Start of DATA SHOWN
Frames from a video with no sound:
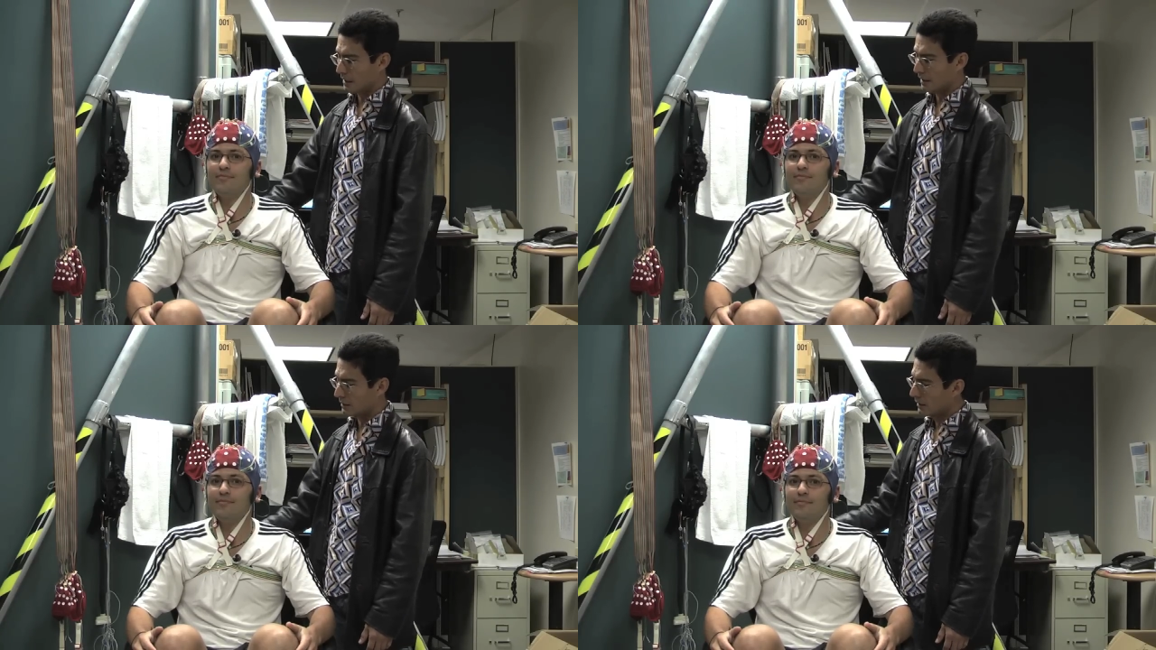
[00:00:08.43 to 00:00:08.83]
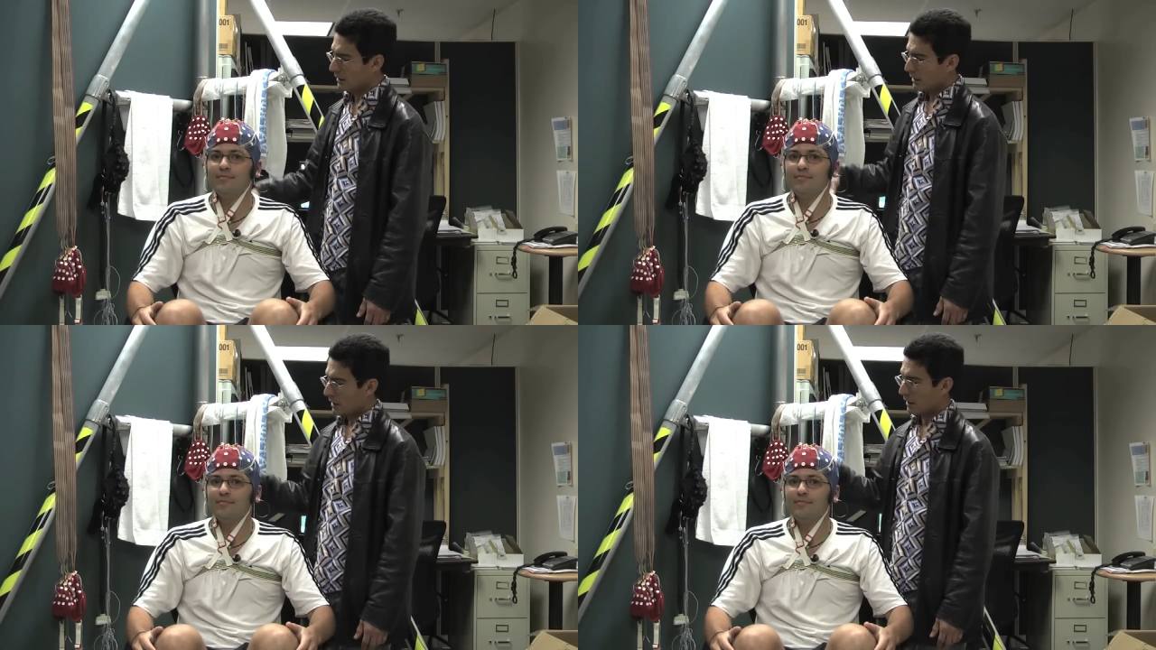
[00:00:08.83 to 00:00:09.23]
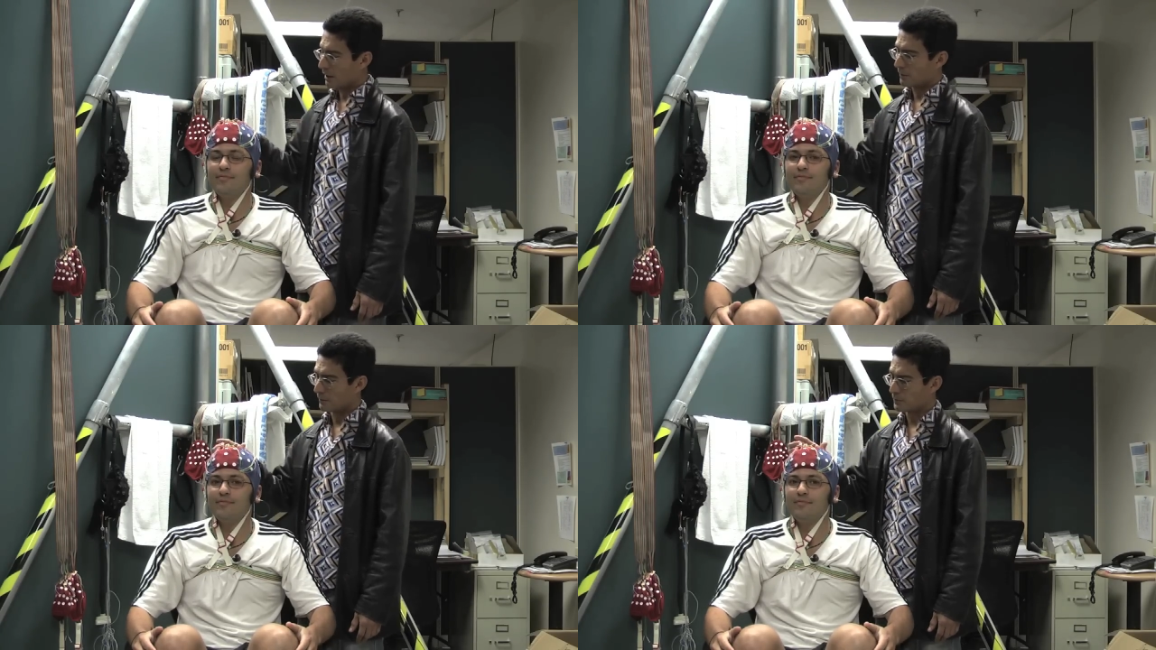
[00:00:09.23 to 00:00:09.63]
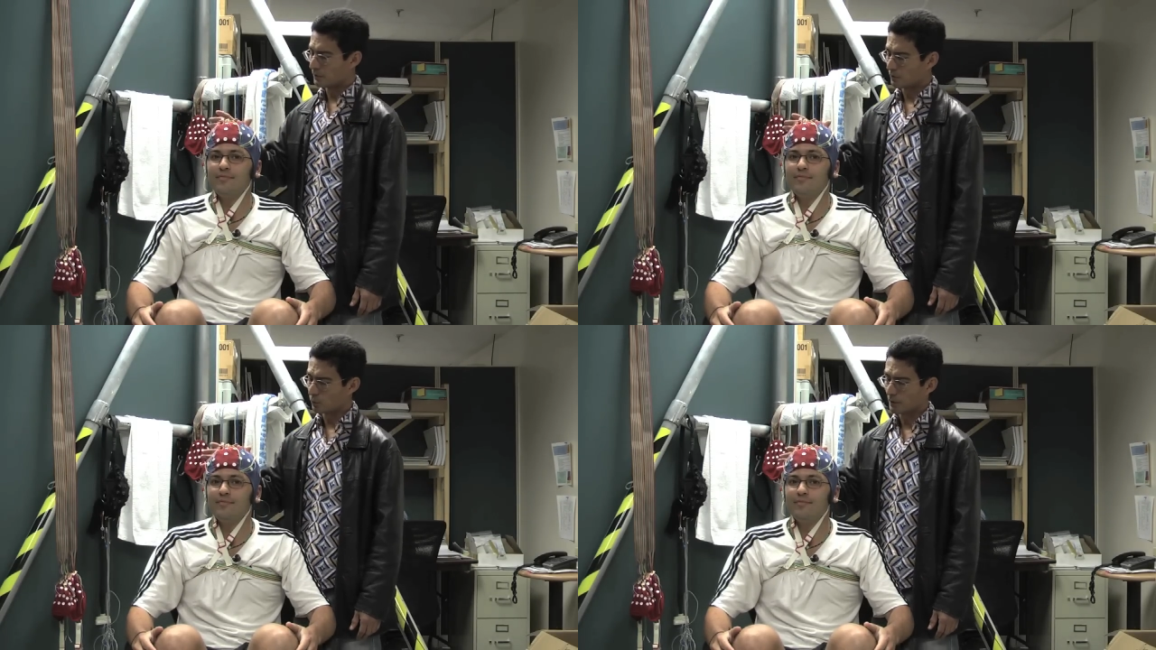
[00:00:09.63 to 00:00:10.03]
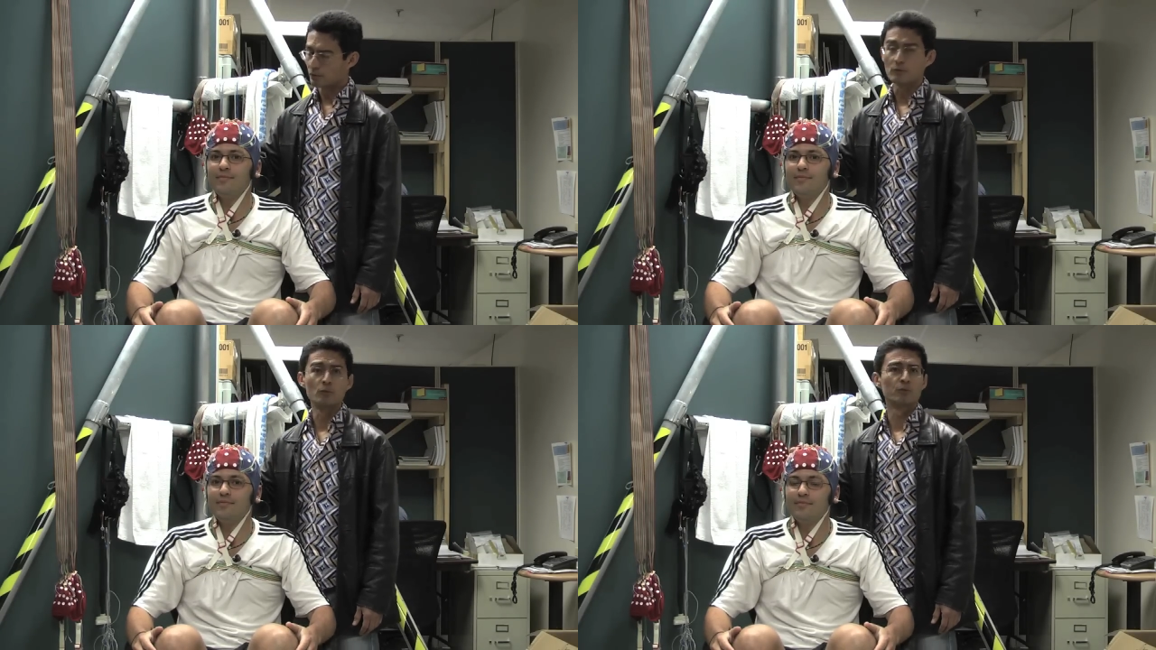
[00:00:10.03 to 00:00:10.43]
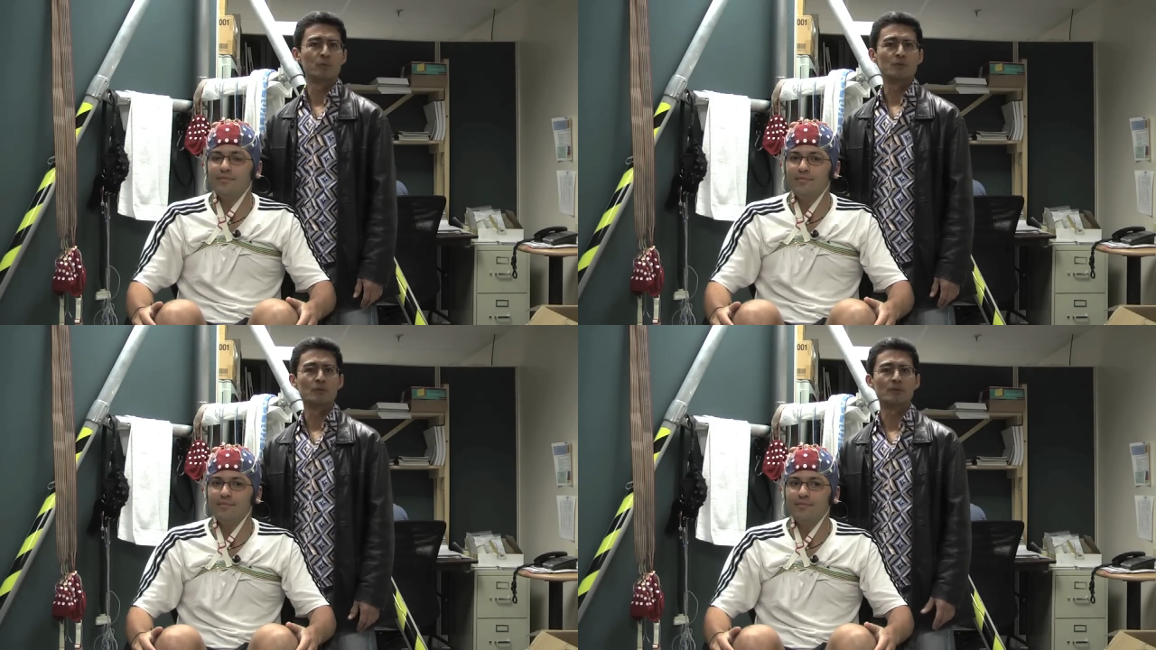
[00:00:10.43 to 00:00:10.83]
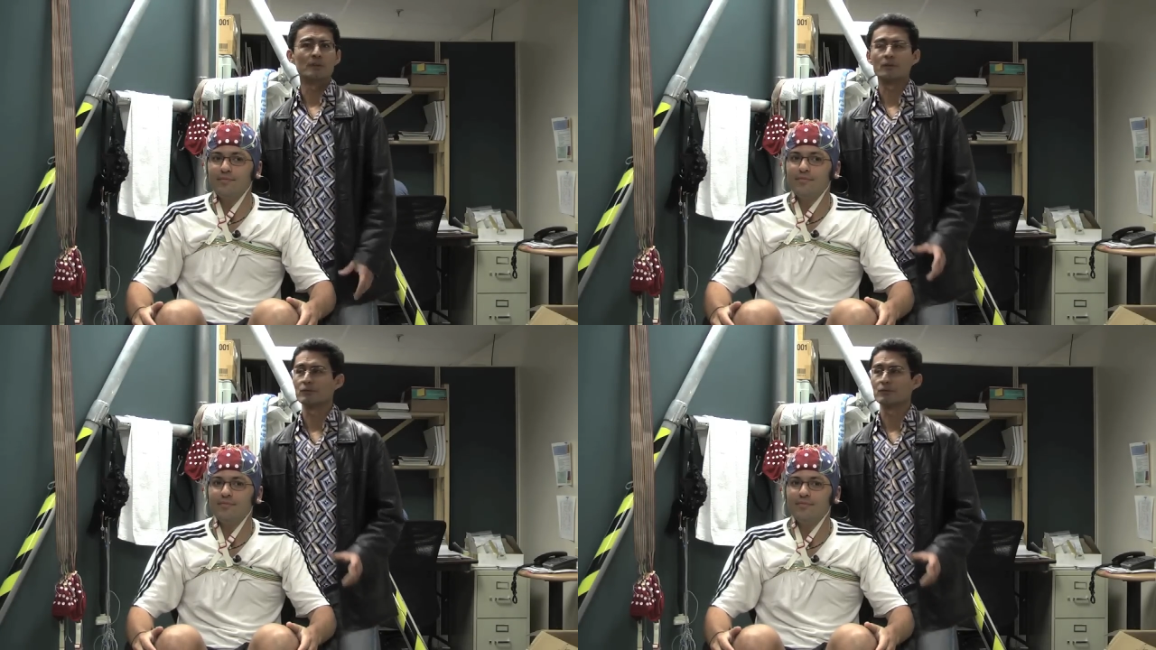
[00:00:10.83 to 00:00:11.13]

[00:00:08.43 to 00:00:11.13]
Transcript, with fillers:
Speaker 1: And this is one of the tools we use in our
End of DATA SHOWN
> [WORK TASK] Return to the listing above and set it down exactly, leaving out its pictures.

> [RESPONSE TO THE TASK]
Frames from a video with no sound:
[00:00:08.43 to 00:00:08.83]
[00:00:08.83 to 00:00:09.23]
[00:00:09.23 to 00:00:09.63]
[00:00:09.63 to 00:00:10.03]
[00:00:10.03 to 00:00:10.43]
[00:00:10.43 to 00:00:10.83]
[00:00:10.83 to 00:00:11.13]

[00:00:08.43 to 00:00:11.13]
Transcript, with fillers:
Speaker 1: And this is one of the tools we use in our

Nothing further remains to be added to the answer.